**ASSIGNMENT**
Repeat every record exactly.

== DATA RECORDS ==

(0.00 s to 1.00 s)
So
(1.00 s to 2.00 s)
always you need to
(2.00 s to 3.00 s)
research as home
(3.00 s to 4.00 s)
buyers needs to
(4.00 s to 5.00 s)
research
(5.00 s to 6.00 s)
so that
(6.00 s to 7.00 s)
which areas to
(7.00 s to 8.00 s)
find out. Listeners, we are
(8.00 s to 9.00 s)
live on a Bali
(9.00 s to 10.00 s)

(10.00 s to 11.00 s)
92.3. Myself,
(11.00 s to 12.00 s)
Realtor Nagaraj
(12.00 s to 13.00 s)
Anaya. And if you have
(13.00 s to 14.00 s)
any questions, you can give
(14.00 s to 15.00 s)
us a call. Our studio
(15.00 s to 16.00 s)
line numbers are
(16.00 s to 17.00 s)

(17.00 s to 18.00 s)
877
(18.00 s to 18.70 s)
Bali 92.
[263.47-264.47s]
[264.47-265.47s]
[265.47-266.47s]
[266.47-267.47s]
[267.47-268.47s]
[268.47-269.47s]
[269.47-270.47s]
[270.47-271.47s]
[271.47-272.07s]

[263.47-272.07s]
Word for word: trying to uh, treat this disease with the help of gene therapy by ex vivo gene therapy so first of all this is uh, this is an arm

===

**TASK RESULT**
(0.00 s to 1.00 s)
So
(1.00 s to 2.00 s)
always you need to
(2.00 s to 3.00 s)
research as home
(3.00 s to 4.00 s)
buyers needs to
(4.00 s to 5.00 s)
research
(5.00 s to 6.00 s)
so that
(6.00 s to 7.00 s)
which areas to
(7.00 s to 8.00 s)
find out. Listeners, we are
(8.00 s to 9.00 s)
live on a Bali
(9.00 s to 10.00 s)

(10.00 s to 11.00 s)
92.3. Myself,
(11.00 s to 12.00 s)
Realtor Nagaraj
(12.00 s to 13.00 s)
Anaya. And if you have
(13.00 s to 14.00 s)
any questions, you can give
(14.00 s to 15.00 s)
us a call. Our studio
(15.00 s to 16.00 s)
line numbers are
(16.00 s to 17.00 s)

(17.00 s to 18.00 s)
877
(18.00 s to 18.70 s)
Bali 92.
[263.47-264.47s]
[264.47-265.47s]
[265.47-266.47s]
[266.47-267.47s]
[267.47-268.47s]
[268.47-269.47s]
[269.47-270.47s]
[270.47-271.47s]
[271.47-272.07s]

[263.47-272.07s]
Word for word: trying to uh, treat this disease with the help of gene therapy by ex vivo gene therapy so first of all this is uh, this is an arm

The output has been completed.